Playwright: Rachel Sheinkin; Songwriter: William Finn. At: Theatre at the Center, 1040 Ridge Rd., Munster, Ind. Tickets: 219-836-3255 or www.theatreatthecenter.com; $38-$42. Runs through: Aug. 18
Those quirky adolescent spellers of The 25th Annual Putnam County Spelling Bee are back, and this time they're ideating their tricky words at the Theatre at the Center in Munster, Ind.
Now if you're familiar with this Northwest Indiana theater, you're right in thinking that it's a tad spread out for this intimate two-time Tony Award-winning musical from 2005. For instance, two of the previous times that this clever musical comedy played the Chicago area were in smaller venues like in 2006 at the renamed Broadway Playhouse at Water Tower Place (featuring the original Broadway direction of James Lapine) or in 2010 at the Pheasant Run Resort in St. Charles, Ill.
So in director David Perkovich's production, some of the smaller comedic bits can get swallowed up when played out on such a large canvas. The clever material by composer William Finn (Falsettos) and playwright Rachel Sheinkin (Striking 12) still is effective and fun, but the comedy focus on certain bits gets dissipated.

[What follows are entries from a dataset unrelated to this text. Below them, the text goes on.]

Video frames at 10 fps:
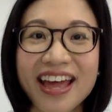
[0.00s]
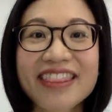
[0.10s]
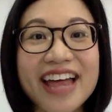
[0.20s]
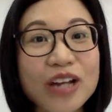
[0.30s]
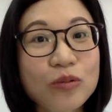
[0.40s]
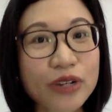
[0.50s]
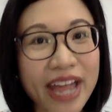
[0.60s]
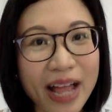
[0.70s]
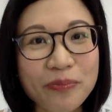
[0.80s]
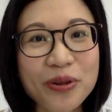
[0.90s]
that would
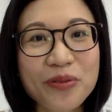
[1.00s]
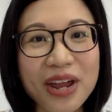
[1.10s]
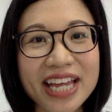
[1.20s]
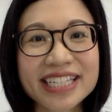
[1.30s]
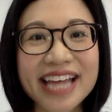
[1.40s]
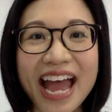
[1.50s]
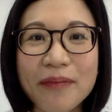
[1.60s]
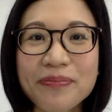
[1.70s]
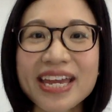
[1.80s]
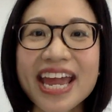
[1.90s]
help you raise
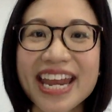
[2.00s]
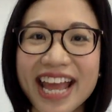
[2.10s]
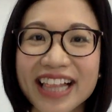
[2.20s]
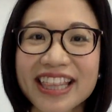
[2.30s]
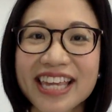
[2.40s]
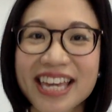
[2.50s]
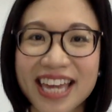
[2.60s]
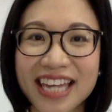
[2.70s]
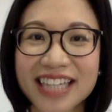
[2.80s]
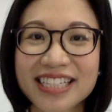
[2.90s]
happy and healthy
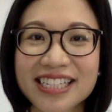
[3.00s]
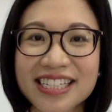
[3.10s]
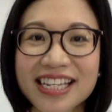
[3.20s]
kids.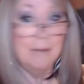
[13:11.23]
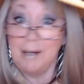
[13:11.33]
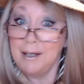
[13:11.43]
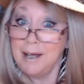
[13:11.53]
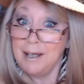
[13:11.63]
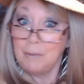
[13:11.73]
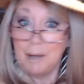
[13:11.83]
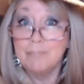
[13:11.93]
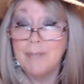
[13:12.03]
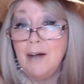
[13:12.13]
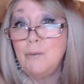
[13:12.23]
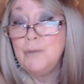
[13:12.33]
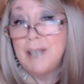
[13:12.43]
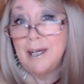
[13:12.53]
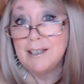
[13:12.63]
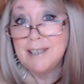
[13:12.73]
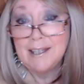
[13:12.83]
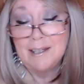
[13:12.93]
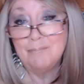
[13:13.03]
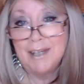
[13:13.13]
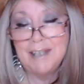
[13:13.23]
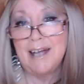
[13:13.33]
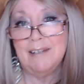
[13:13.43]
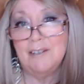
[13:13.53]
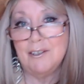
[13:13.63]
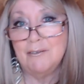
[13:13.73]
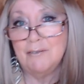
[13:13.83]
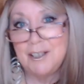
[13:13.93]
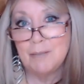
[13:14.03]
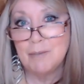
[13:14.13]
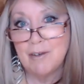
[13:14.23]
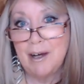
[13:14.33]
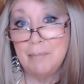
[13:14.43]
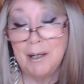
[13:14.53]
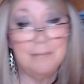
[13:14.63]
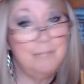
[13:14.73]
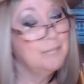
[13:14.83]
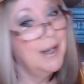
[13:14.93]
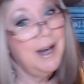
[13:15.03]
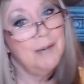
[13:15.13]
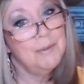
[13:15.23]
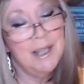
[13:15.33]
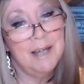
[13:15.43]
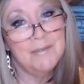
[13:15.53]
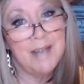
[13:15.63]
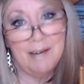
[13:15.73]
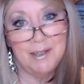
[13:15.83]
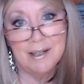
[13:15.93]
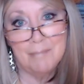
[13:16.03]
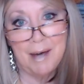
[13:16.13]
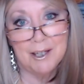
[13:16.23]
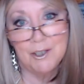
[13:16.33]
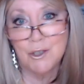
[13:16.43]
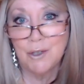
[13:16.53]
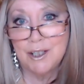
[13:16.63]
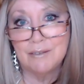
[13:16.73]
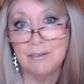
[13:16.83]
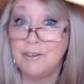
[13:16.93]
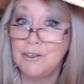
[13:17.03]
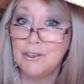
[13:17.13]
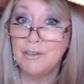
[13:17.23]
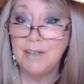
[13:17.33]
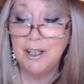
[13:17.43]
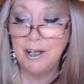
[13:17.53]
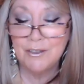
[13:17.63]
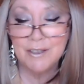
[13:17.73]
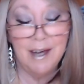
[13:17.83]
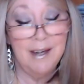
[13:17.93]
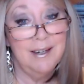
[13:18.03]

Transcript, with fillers: But anyway, I hope you take a second, hit that little red subscribe button. I would love to have you come back and join us for future videos.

And based upon the opening night performance, the people tasked with finding audience members to make up the four guest spellers on stage might want to find more milquetoast people. Now you can't entirely control how the improvisational aspect of the show, which is one of its built-in hallmarks, but the feistiness and comedic jibes from some of the selected guest spellers pulled focus. The cast also should memorize the exact stage exit for each of those guest spellers so they can easily get back to their correct seating area.
But aside from these venue and improv casting hiccups, Spelling Bee is largely solid at Theatre at the Center.
Nicole Miller as the parentally neglected Olive Ostrovsky tugged all the right heartstrings, while Landree Fleming was fun as the lisping Logainne Schwartzandgrubenniere, whose two gay dads (doubled up by Bear Bellinger who also plays the defiant "comfort counselor" Mitch Mahoney and Patrick Tierney who also plays the spacey home-schooled contestant Leaf Coneybear) pressure her to succeed.
Cory Goodrich's lovely soprano voice soared in the ensemble numbers as the spelling judge Rona Lisa Perretti, working well with the vice principal Douglas Panch of Jake Mahler (who could have been a bit more tightly wound).
There was also solid work from the spelling contestants of Rose Le Tran as overachieving Marcy Park, Jonathan Wagner as William Barfeé with the magic spelling foot and Frank J. Paul as the upstanding Chip Tolentino (though the change in his song featuring the word "distraction" in place of "erection" is one sign of prudishness).
So while Theatre at the Center's take on Spelling Bee might not surpass any memories of previous Chicago-area productions, it still gets the essential job done.